**Instructions to follow:**
Return every record below exactly; leave out the images.

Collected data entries
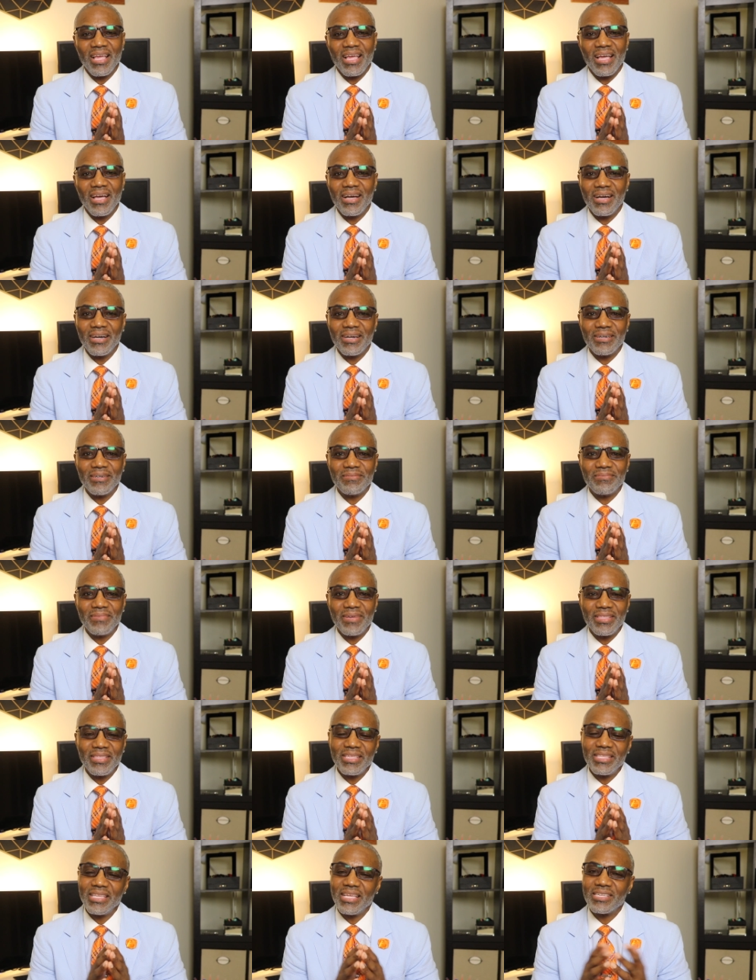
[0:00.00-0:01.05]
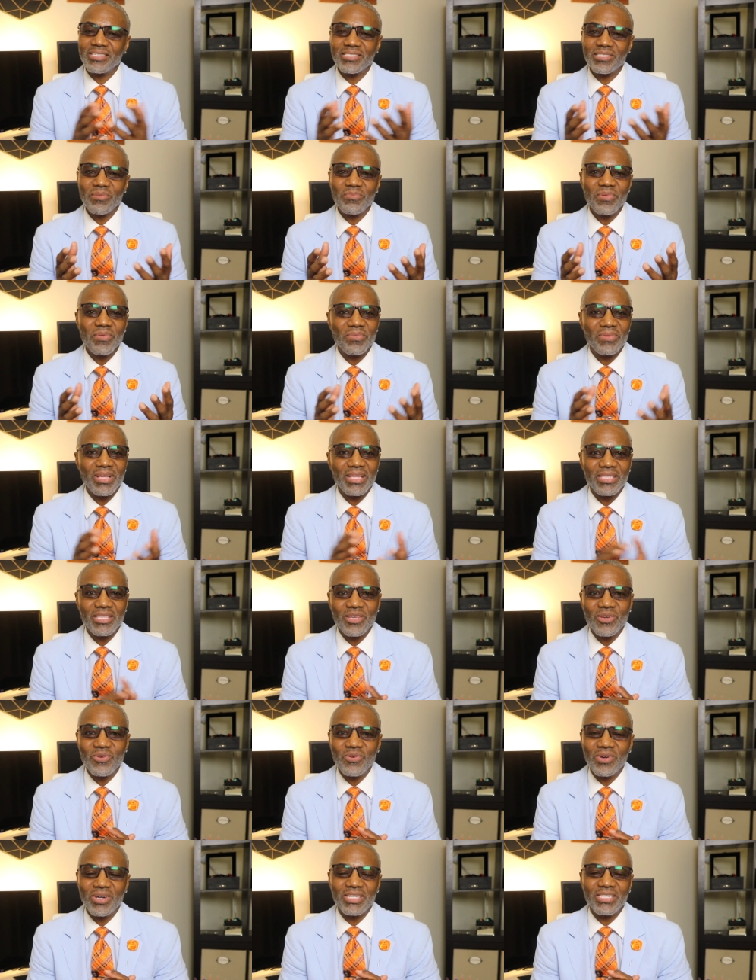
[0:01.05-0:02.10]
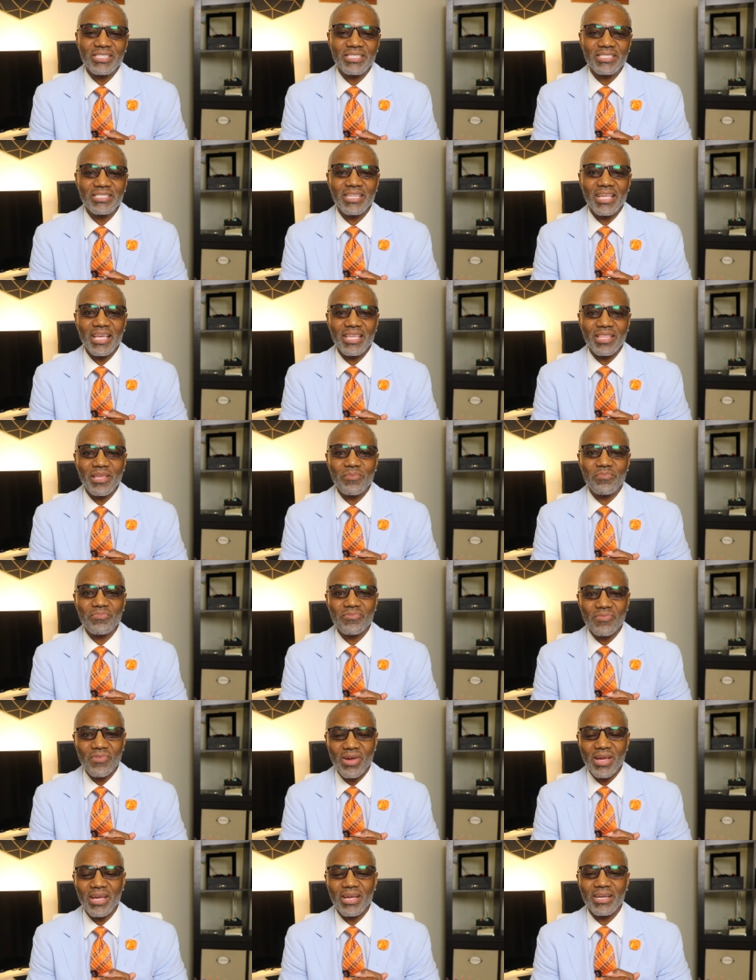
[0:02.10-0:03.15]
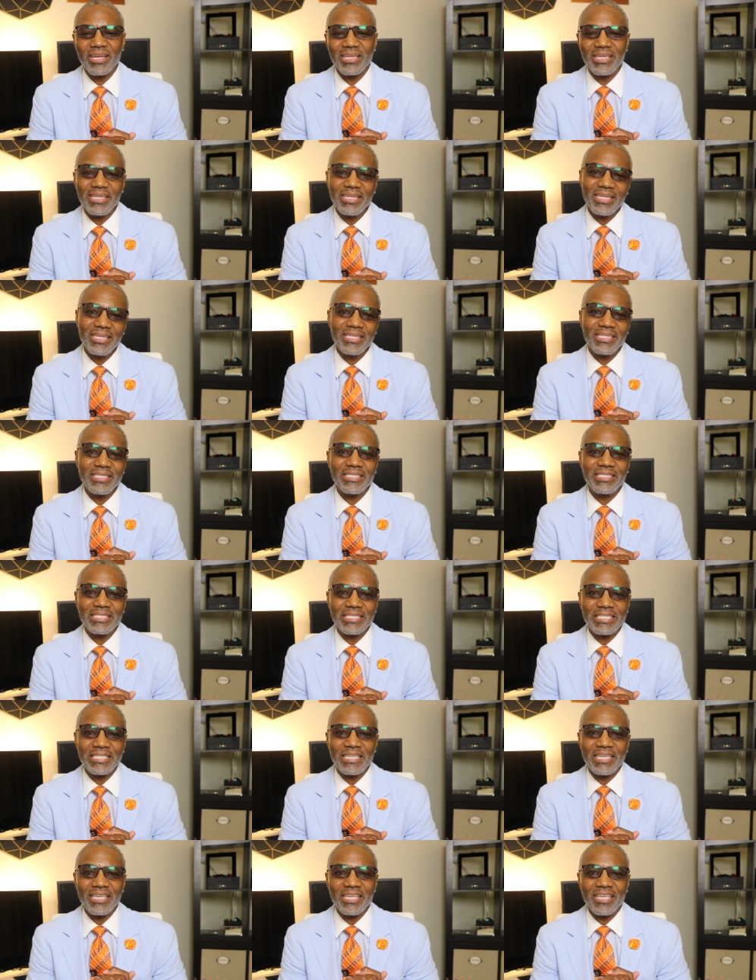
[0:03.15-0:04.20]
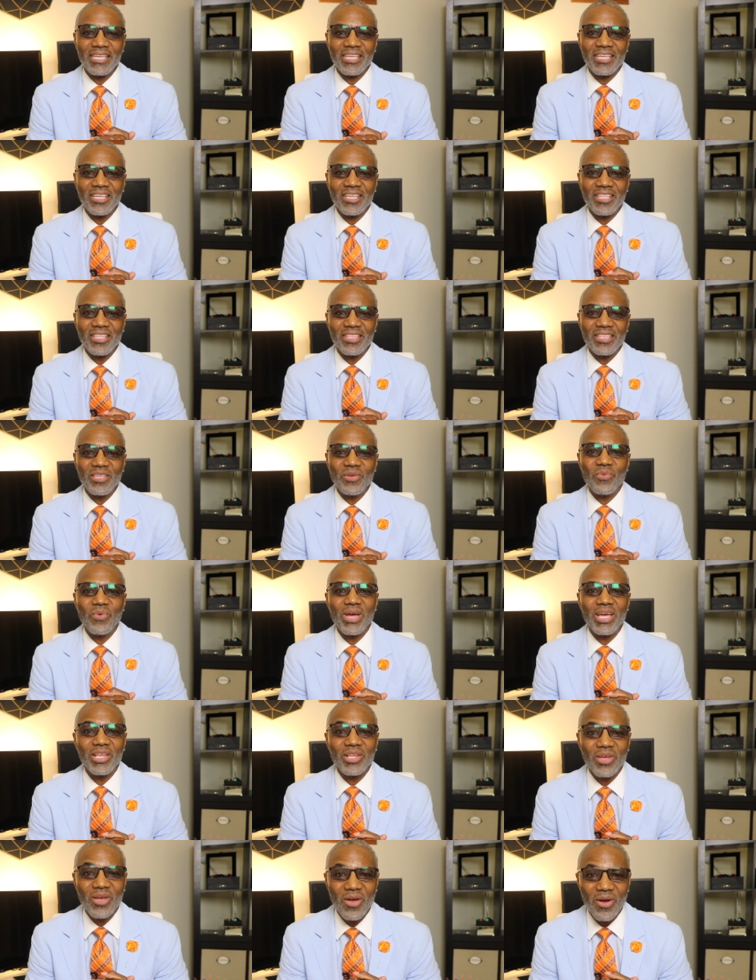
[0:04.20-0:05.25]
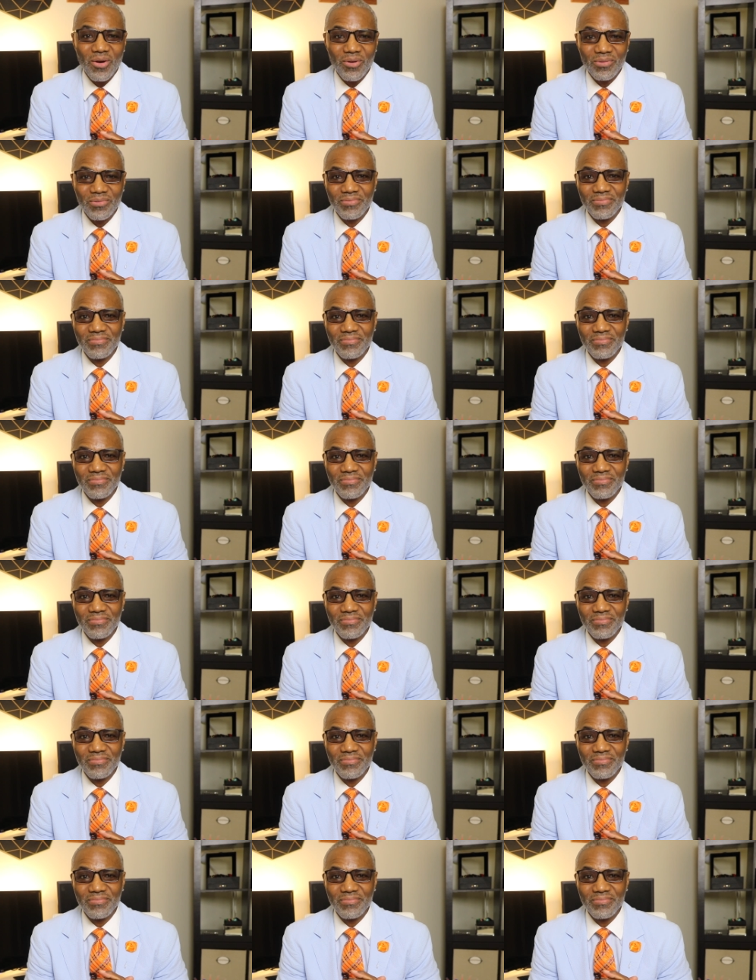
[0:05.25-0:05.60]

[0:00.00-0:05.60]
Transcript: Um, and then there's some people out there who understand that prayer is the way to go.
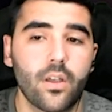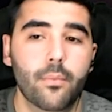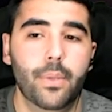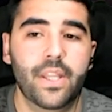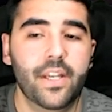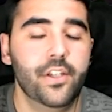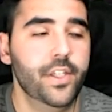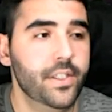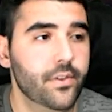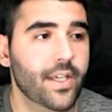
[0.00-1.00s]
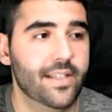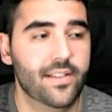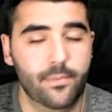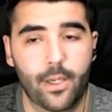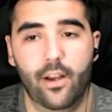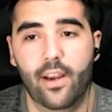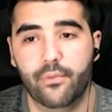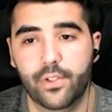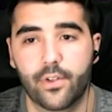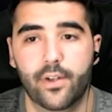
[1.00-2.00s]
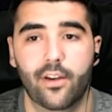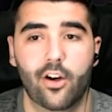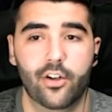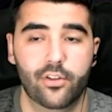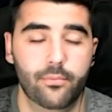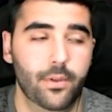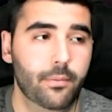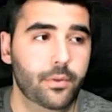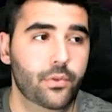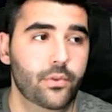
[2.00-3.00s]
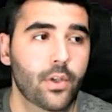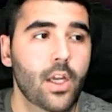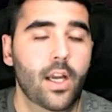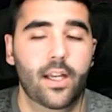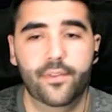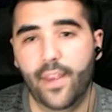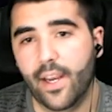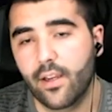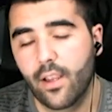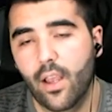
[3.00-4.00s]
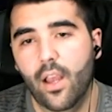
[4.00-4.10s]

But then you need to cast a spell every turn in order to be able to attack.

**Expected answer:**
[0:00.00-0:01.05]
[0:01.05-0:02.10]
[0:02.10-0:03.15]
[0:03.15-0:04.20]
[0:04.20-0:05.25]
[0:05.25-0:05.60]

[0:00.00-0:05.60]
Transcript: Um, and then there's some people out there who understand that prayer is the way to go.
[0.00-1.00s]
[1.00-2.00s]
[2.00-3.00s]
[3.00-4.00s]
[4.00-4.10s]

But then you need to cast a spell every turn in order to be able to attack.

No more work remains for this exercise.